*** EXTRACTED DATA ***

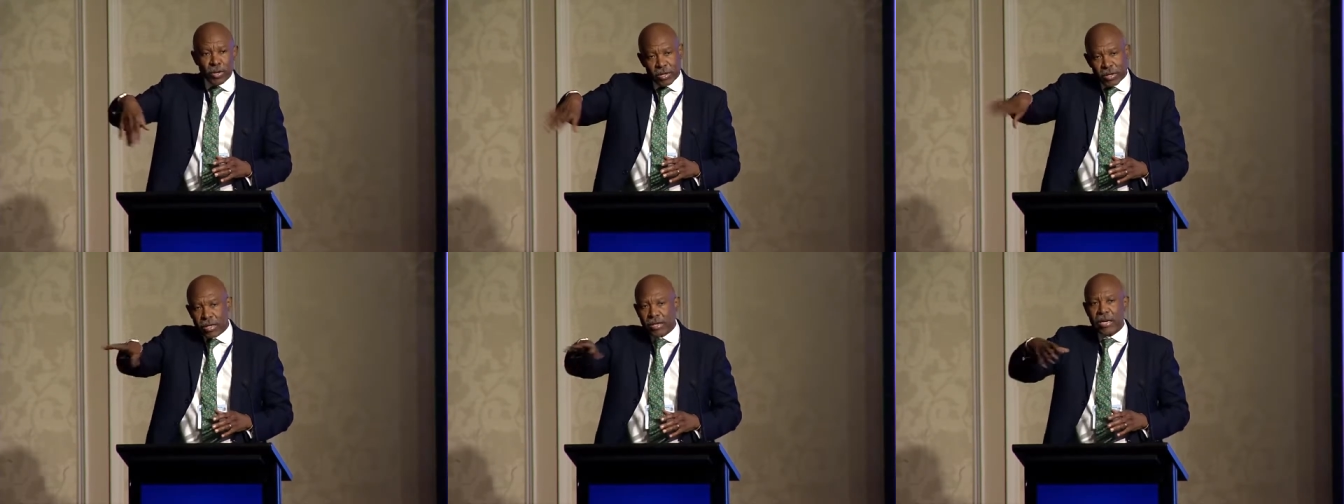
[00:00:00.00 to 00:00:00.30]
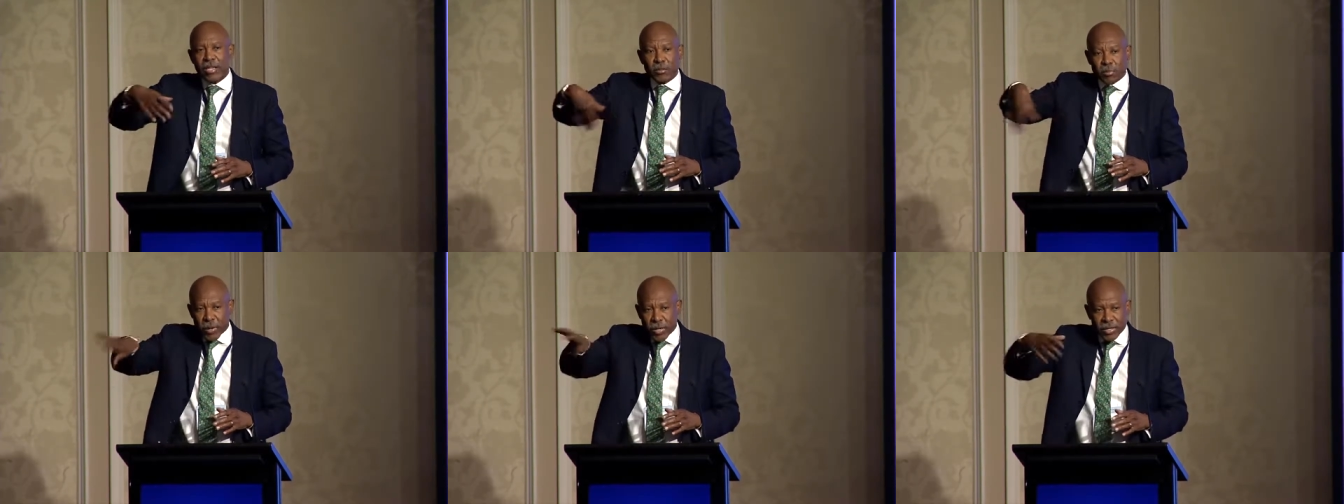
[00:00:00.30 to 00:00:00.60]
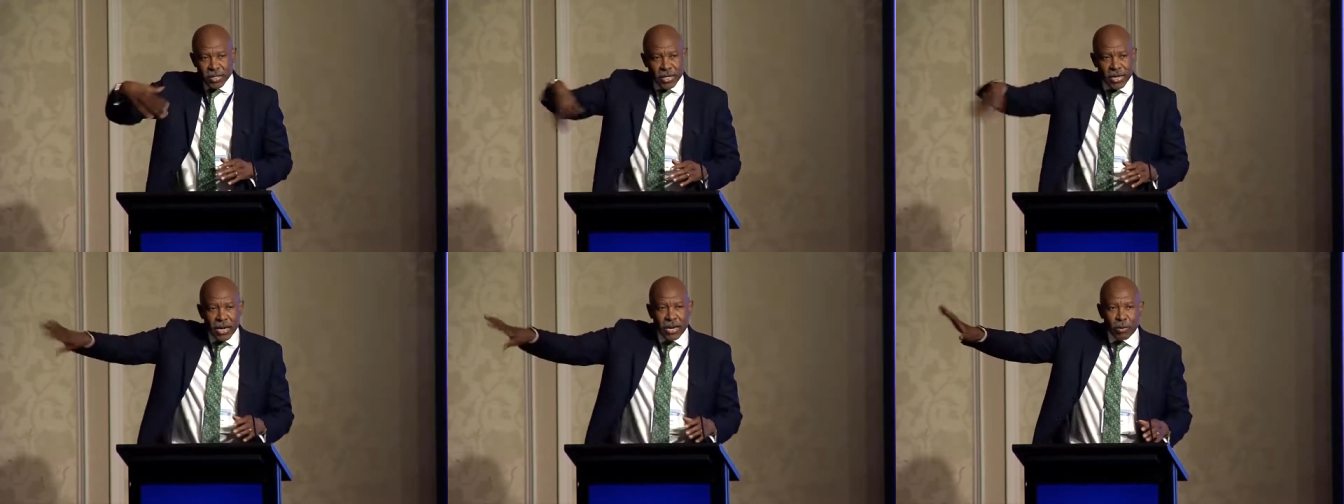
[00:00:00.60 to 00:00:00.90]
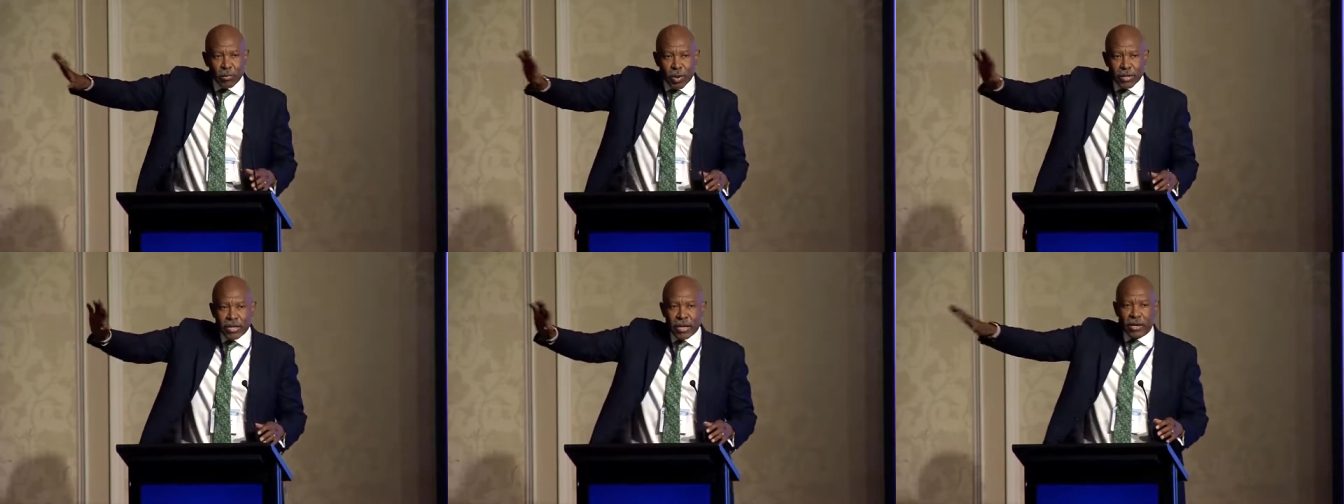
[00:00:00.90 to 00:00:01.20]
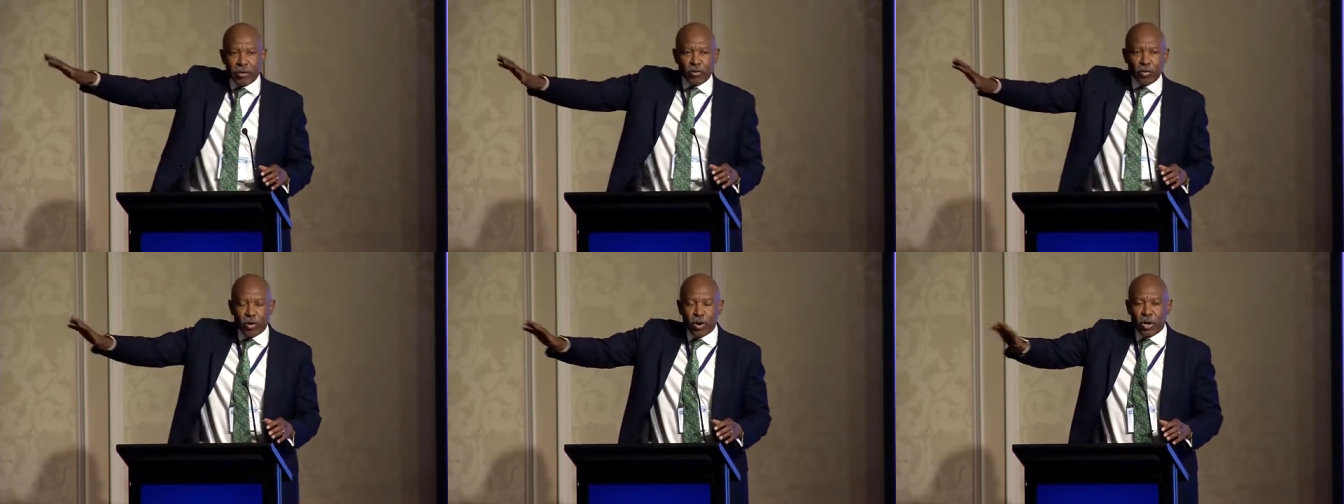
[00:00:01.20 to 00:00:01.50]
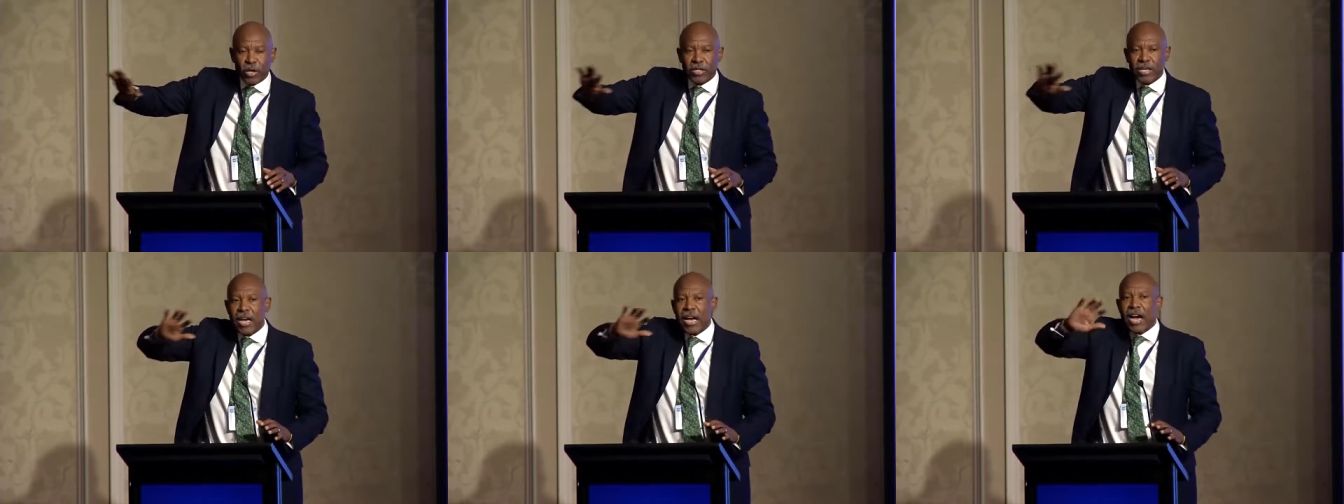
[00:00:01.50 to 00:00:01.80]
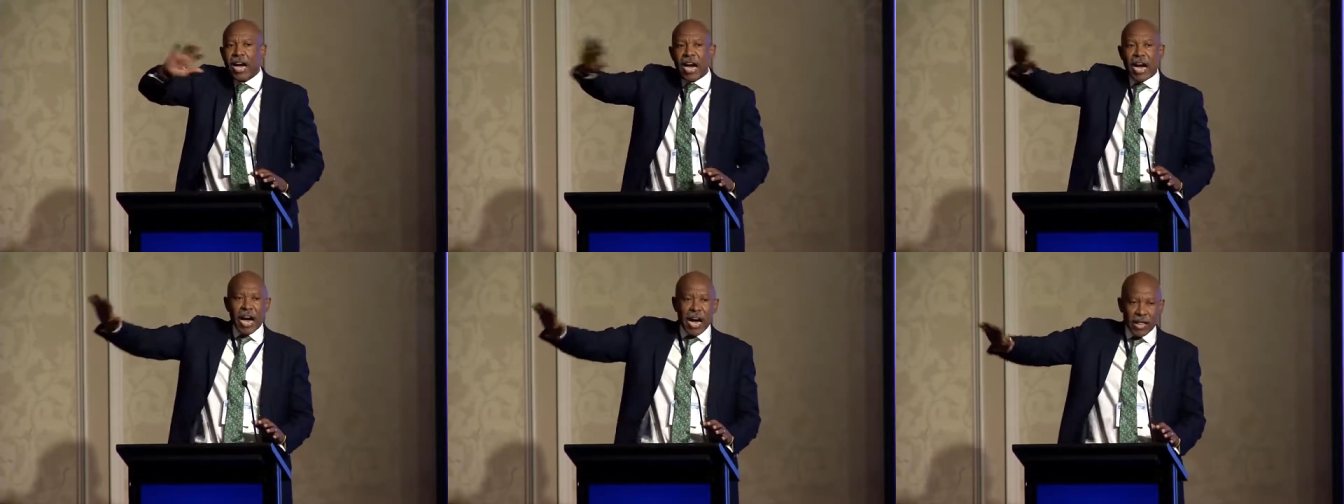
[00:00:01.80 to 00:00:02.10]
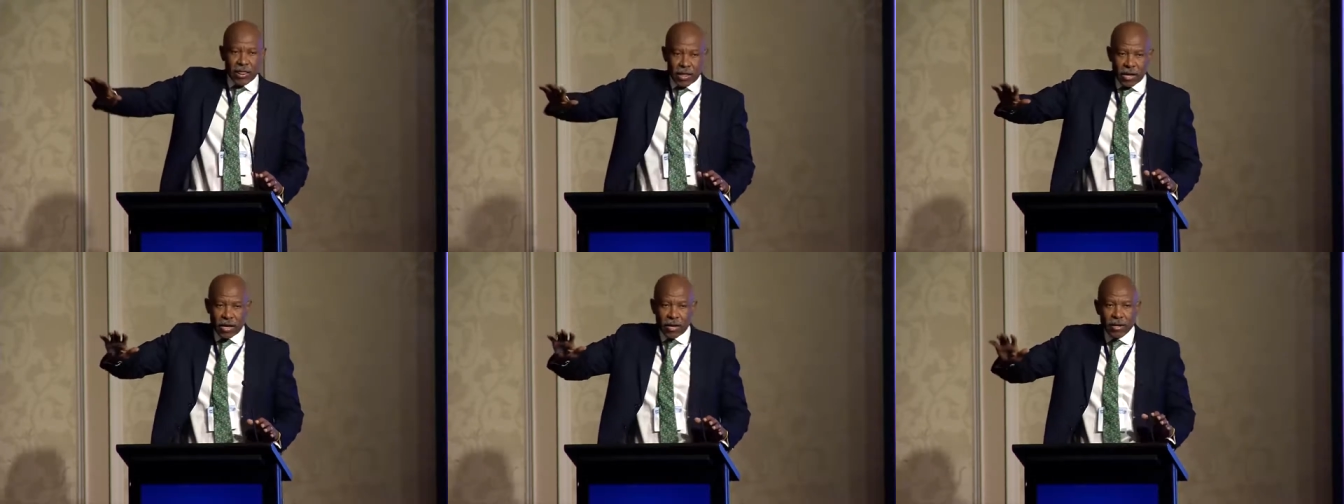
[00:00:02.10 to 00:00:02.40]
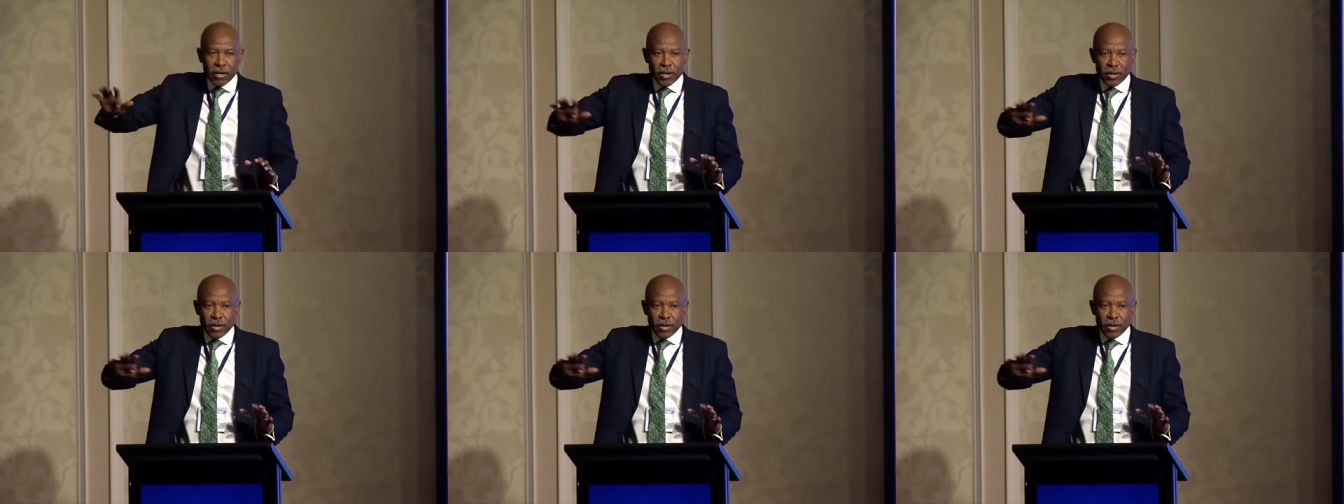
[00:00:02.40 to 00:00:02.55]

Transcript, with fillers: it's basically what I had called other,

***

Every record above should be duplicated precisely, with the images removed.

ANSWER AREA –
[00:00:00.00 to 00:00:00.30]
[00:00:00.30 to 00:00:00.60]
[00:00:00.60 to 00:00:00.90]
[00:00:00.90 to 00:00:01.20]
[00:00:01.20 to 00:00:01.50]
[00:00:01.50 to 00:00:01.80]
[00:00:01.80 to 00:00:02.10]
[00:00:02.10 to 00:00:02.40]
[00:00:02.40 to 00:00:02.55]

Transcript, with fillers: it's basically what I had called other,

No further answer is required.